Oh hai, Melina Kanakaredes! The last thing I saw you in was Providence, that little-remembered early aughts show set in a small New England place that got totally overshadowed by Gilmore Girls, that other early aughts show set in a small New England place. You have like all of THREE lines in this movie, but you still got opening credits billing. Go you! Athena foreverrrrrrr.

(Percy throws the bolt back to Zeus, who looks like he just took a bong hit and is so pleasantly buzzed.)

OK every time somebody holds The Lightning Bolt it gets bigger like what kind of unsubtle erection metaphor is this.

War of the gods? Nah brah, we good.

Poseidon: Please, Percy. I only have a few minutes to apologize for a lifetime of absenteeism. I can’t see you again probably ever, but I’ll speak to you telepathically whenever I feel like it.

Percy: I didn’t need you there all the time. But also, I would like to complain about not having had a father to play ball with and teach me how to manipulate water supernaturally and shit.

Poseidon is that slightly older friend you never see but who always wants to give you milquetoast life advice.

Manly handshake!
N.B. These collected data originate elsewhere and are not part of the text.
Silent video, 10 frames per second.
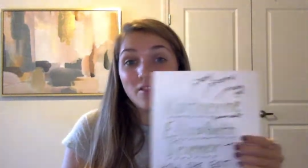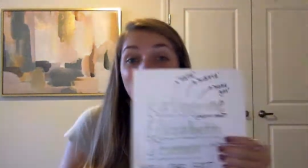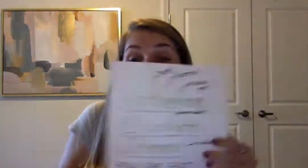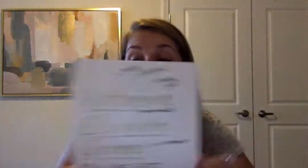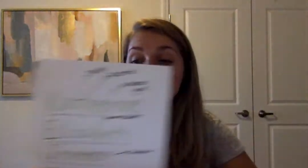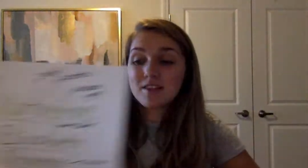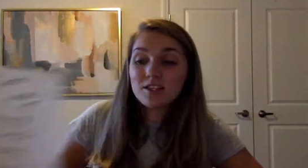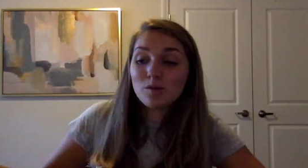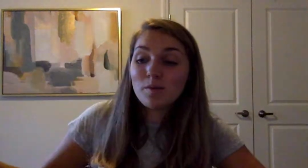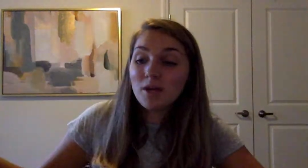I think that this
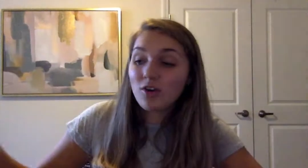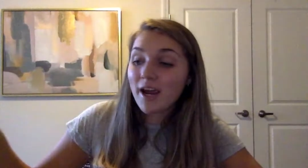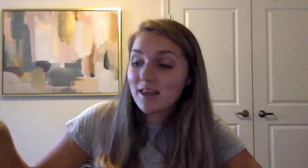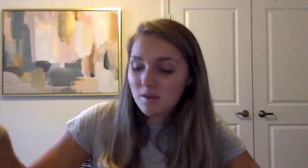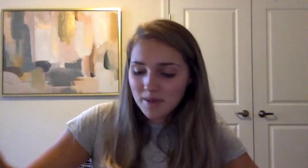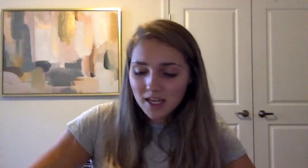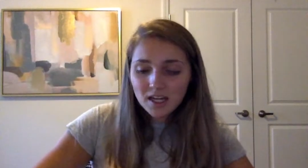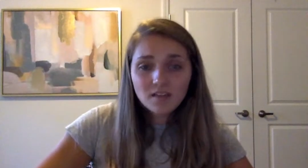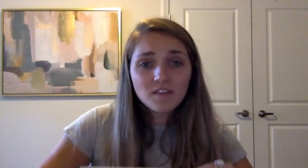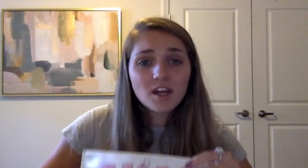would be great at the beginning
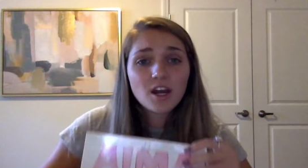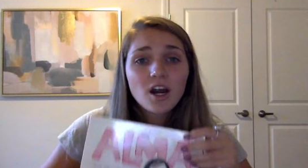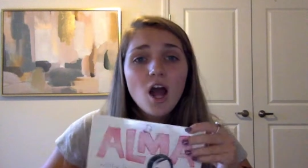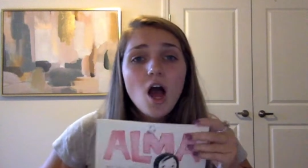of the year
The ultimate resolution to any moment of Awkward Masculinity.

And with that, we’re back to Camp Half-Blood, performing poorly choreographed fight scenes as we turn the page, readying ourselves for the Inevitable Sequel. (It happened three years later.)

In the end, not even the Inadvertent Homoerotic Subtext Theory of Percy and Grover can save this train wreck of a movie. All of the Major Actors are squandered in minuscule roles. The writing is so bad as almost to be self-aware of its own badness. The score is unimaginative, to say the least. I’m told both the book and the Broadway musical are better.

Honestly though, if I want mythological fanfic with not Inadvertent Homoerotic Subtext but indeed Very Advertent Homosexual Text, I’ll just go read Song of Achilles. It is delightful, and also lightly trashy—you can tell this because very conspicuously absent from the List of Glowing Reviews from Major Journalism Organizations in the New York Times Book Review—and no, I will not apologize.